Performance efficiency for the data lakehouse
This article covers architectural principles of the performance efficiency pillar, referring to the ability of a system to adapt to load changes.
Principles of performance efficiency
Use serverless architectures
Serverless architectures do not require customers to operate and maintain computing infrastructure in the cloud. This eliminates the operational overhead of managing cloud infrastructure and reduces transaction costs because managed services operate at cloud scale. They also provide immediate availability, out-of-the-box security, and require minimal configuration or administration.
Design workloads for performance
For repeated workloads, such as data engineering pipelines, performance should never be an afterthought. Data must be:
Efficiently read from object memory.
Efficiently transformed.
Efficiently published for consumption.
In addition, most pipelines or consumption patterns use a chain of systems. To achieve the best possible performance, the entire chain must be considered and selected for the best performance.

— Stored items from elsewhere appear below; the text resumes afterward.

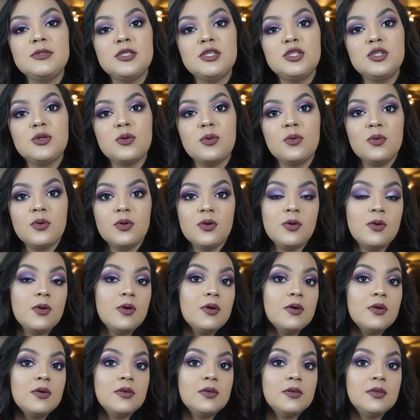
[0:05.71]
tutorial
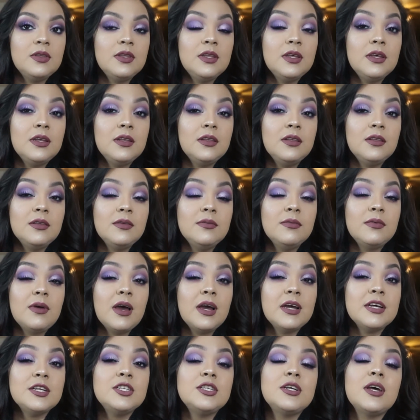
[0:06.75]
on the
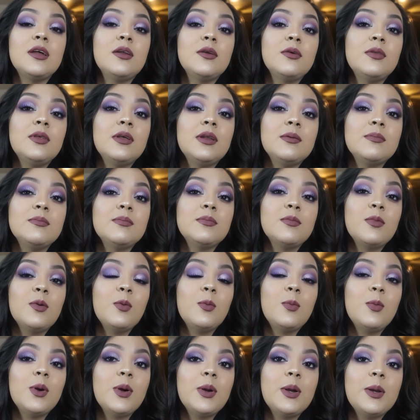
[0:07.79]
eyeshadow that
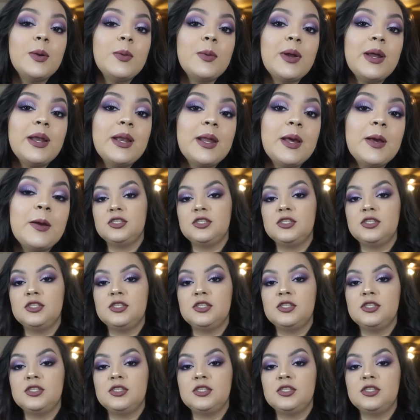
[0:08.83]
I'm wearing right now.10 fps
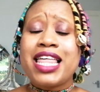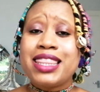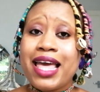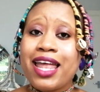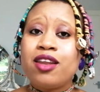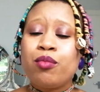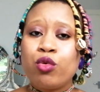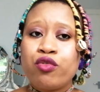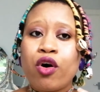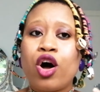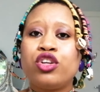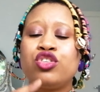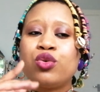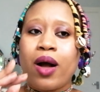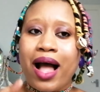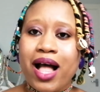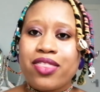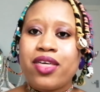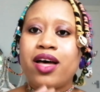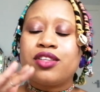Then move on to
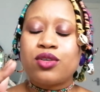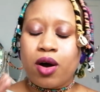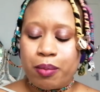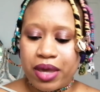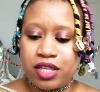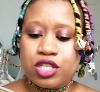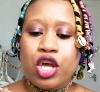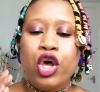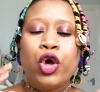other topics.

Run performance testing in the scope of development
Every development workload must undergo continuous performance testing. The tests ensure that any change to the code base does not adversely affect the performance of the workload. Establish a regular schedule for running tests. Run the test as part of a scheduled event or as part of a continuous integration build pipeline.
Establish performance baselines and determine the current efficiency of the workloads and supporting infrastructure. Measuring performance against baselines can provide strategies for improvement and determine if the application meets business objectives.

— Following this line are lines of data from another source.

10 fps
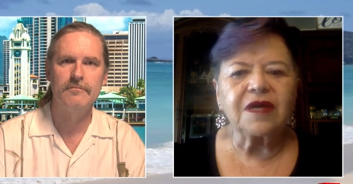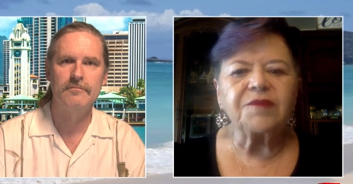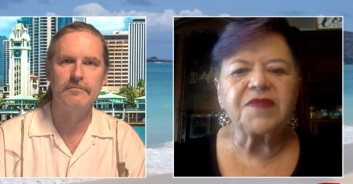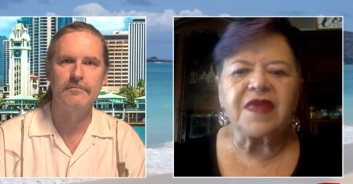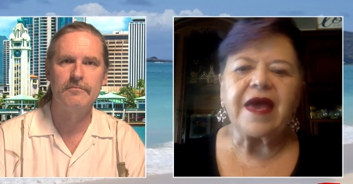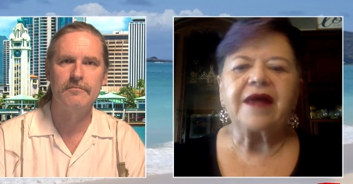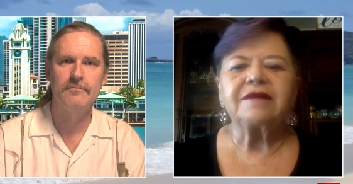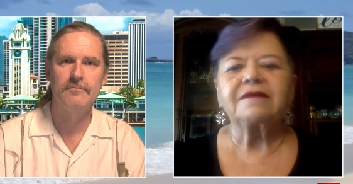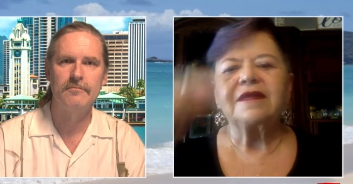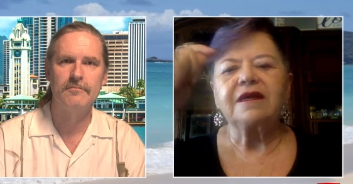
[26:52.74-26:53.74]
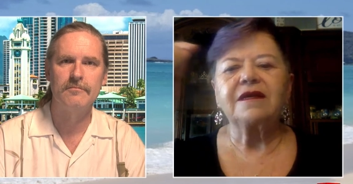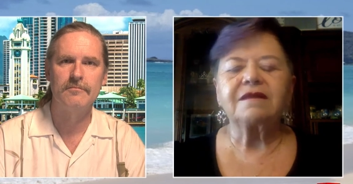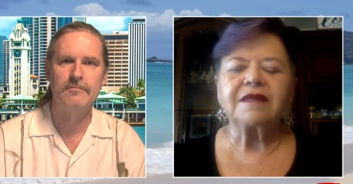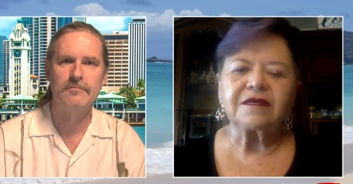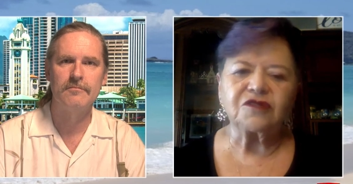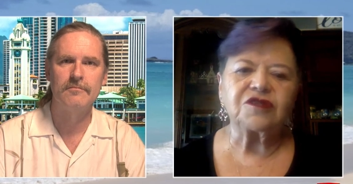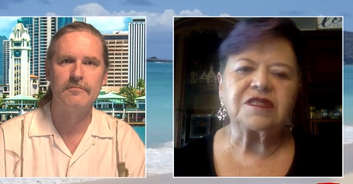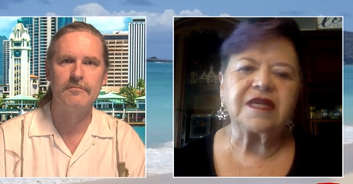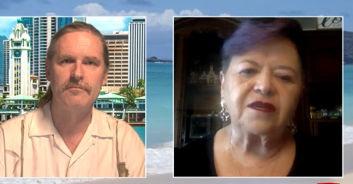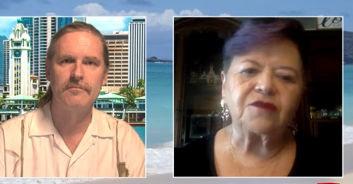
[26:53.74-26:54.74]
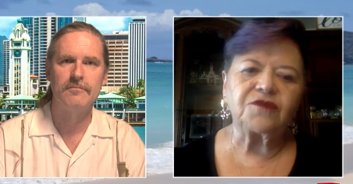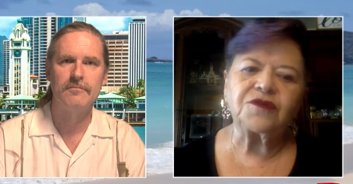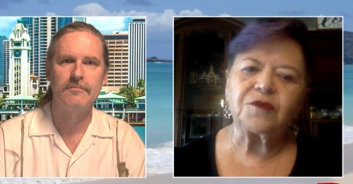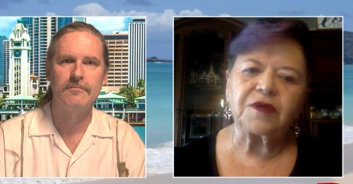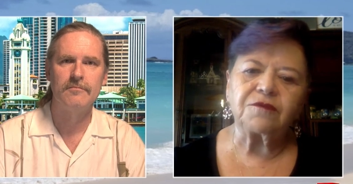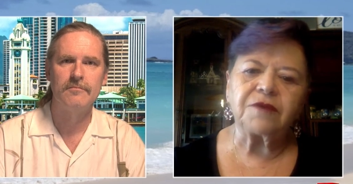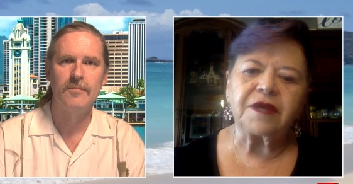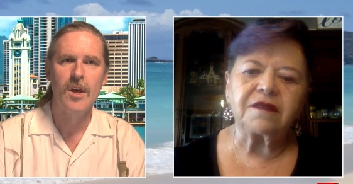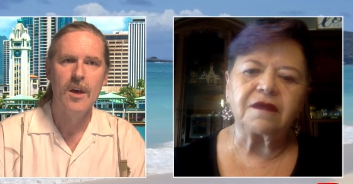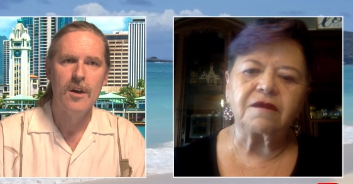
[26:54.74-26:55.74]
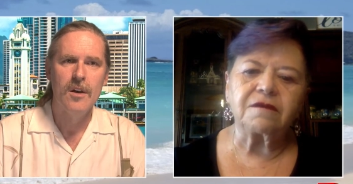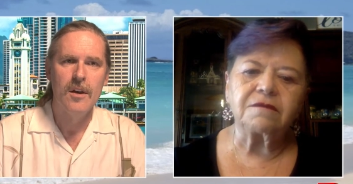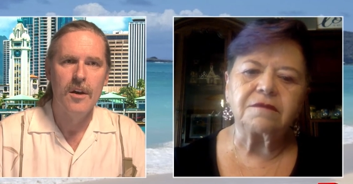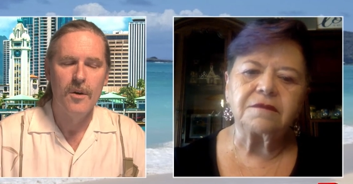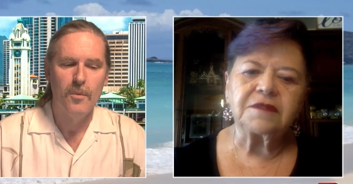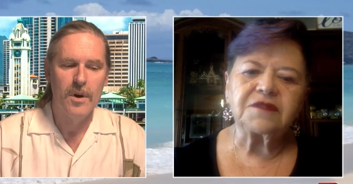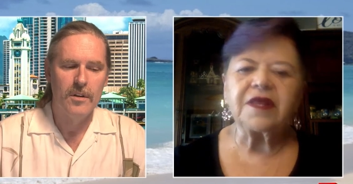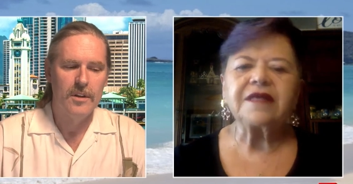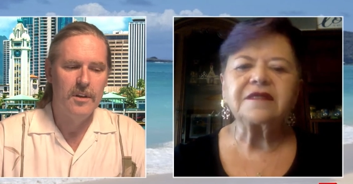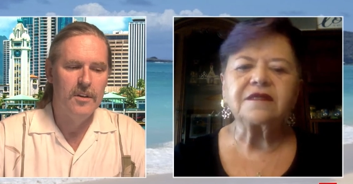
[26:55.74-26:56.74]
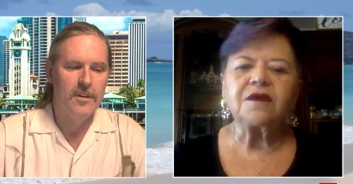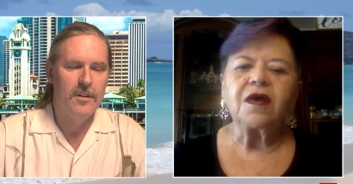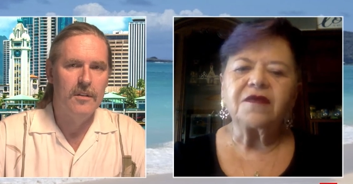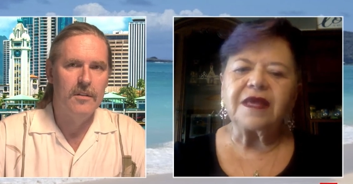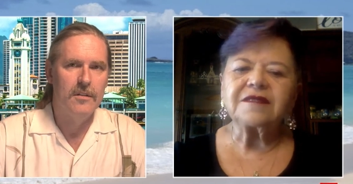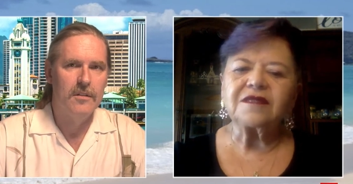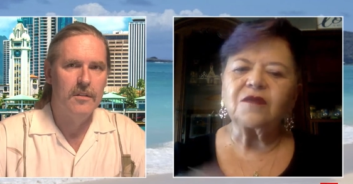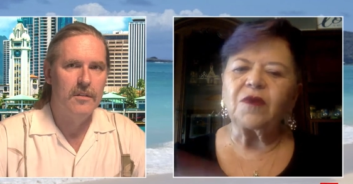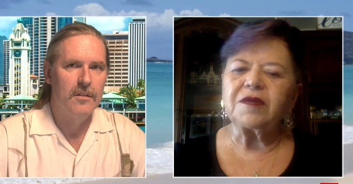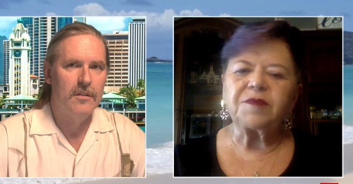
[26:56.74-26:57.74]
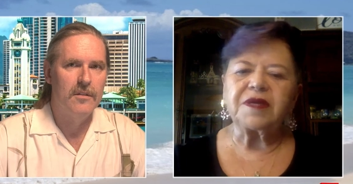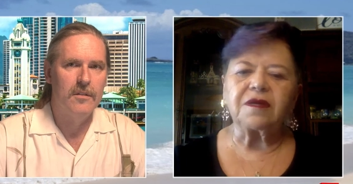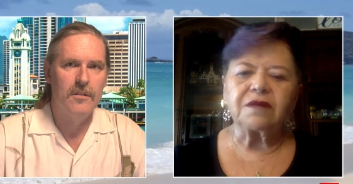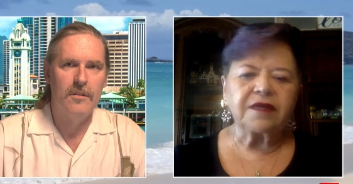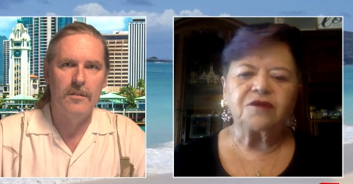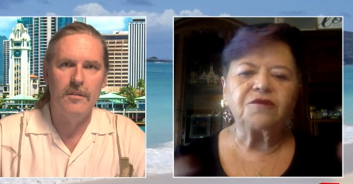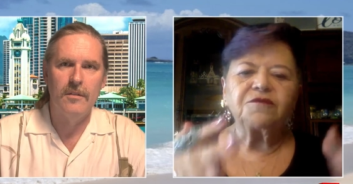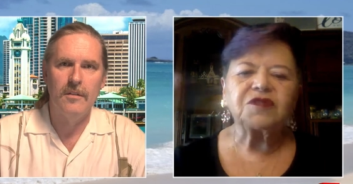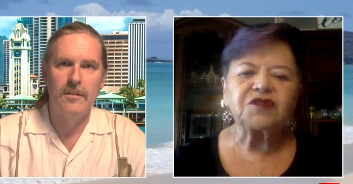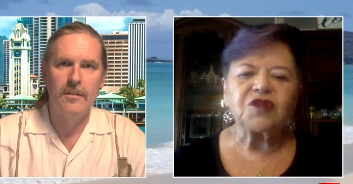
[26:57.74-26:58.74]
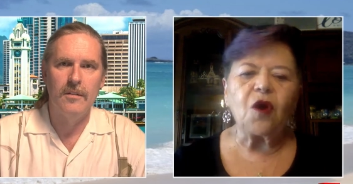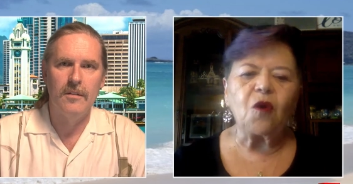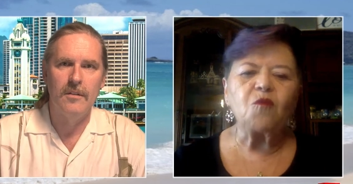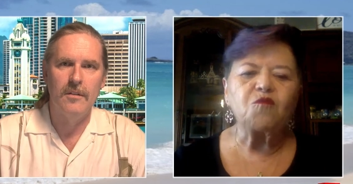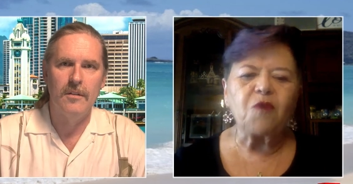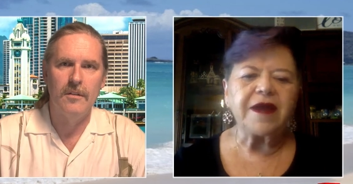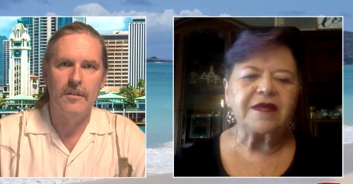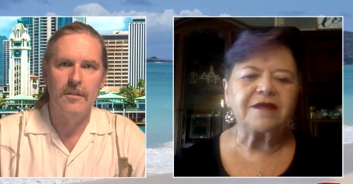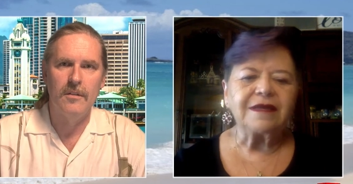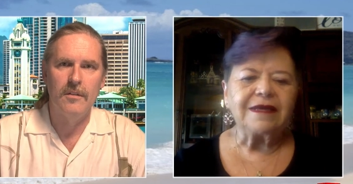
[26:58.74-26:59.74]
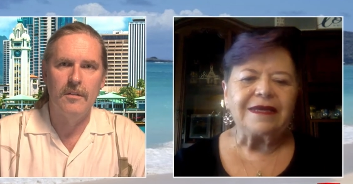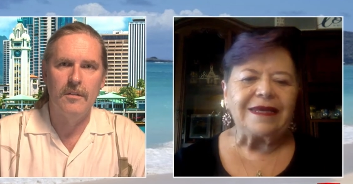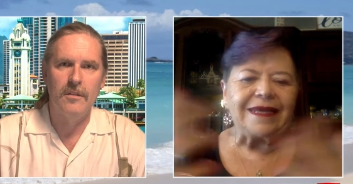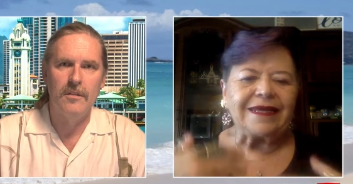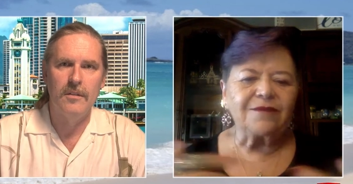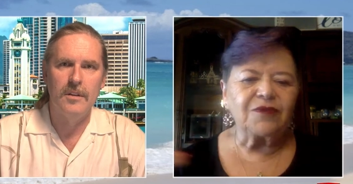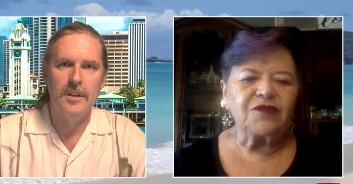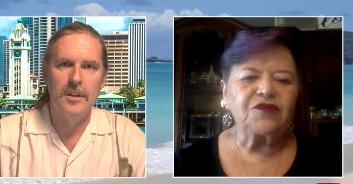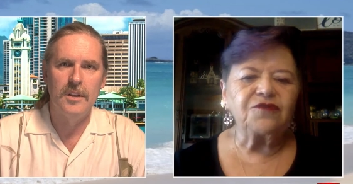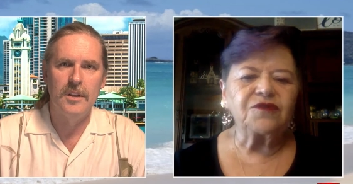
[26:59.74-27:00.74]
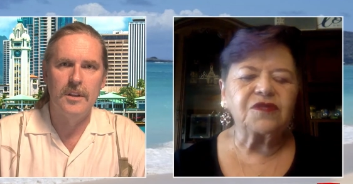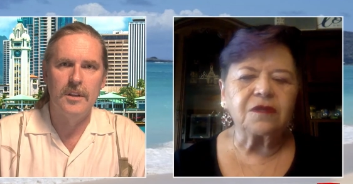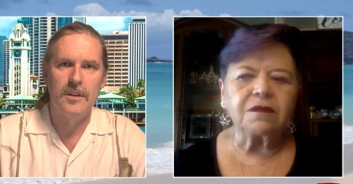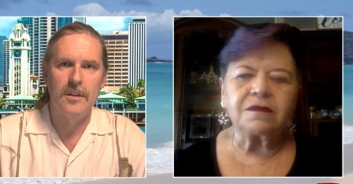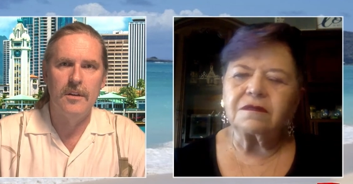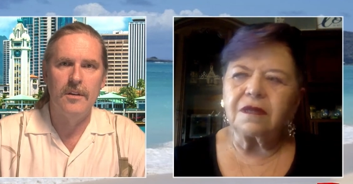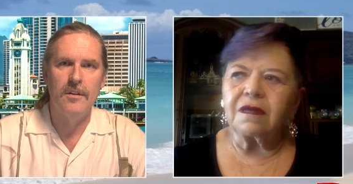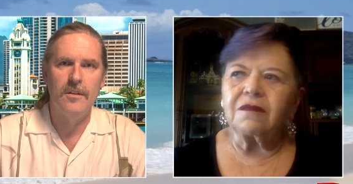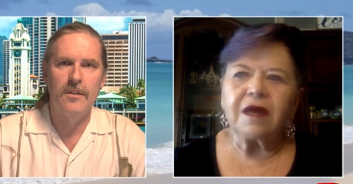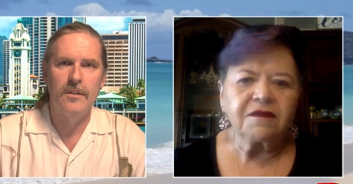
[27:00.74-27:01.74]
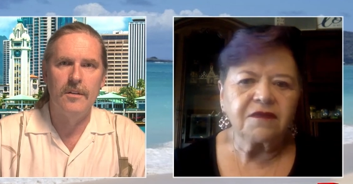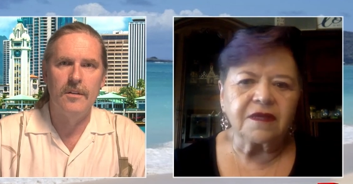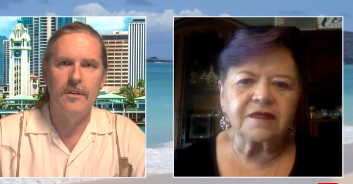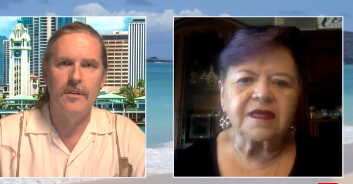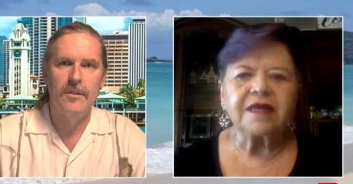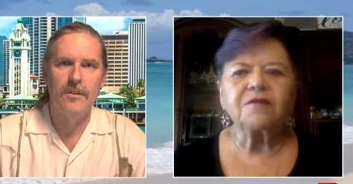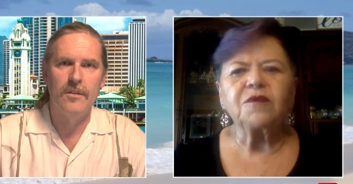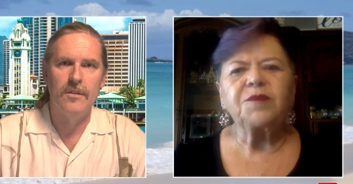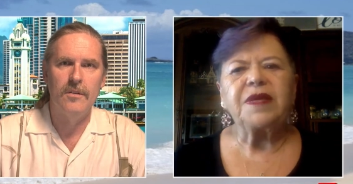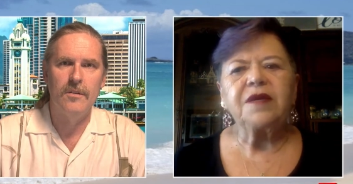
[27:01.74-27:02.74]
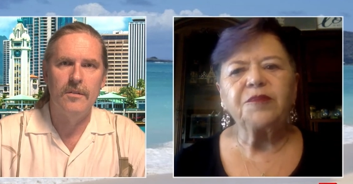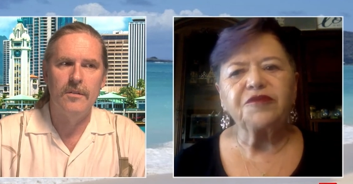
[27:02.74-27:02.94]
Speaker 1: look up that, that that should take you to it right there. Well, so that's you, the, that's the one bill, and you're so right. It would do a lot of things, and it would be a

Identify bottlenecks that may be affecting performance. These bottlenecks can be caused by code errors or misconfiguration of a service. Typically, bottlenecks get worse as load increases.
Monitor performance
Ensure that resources and services remain accessible, and that performance meets user expectations or workload requirements. Monitoring can help you identify bottlenecks or insufficient resources, optimize configurations, and detect pipeline/workload errors.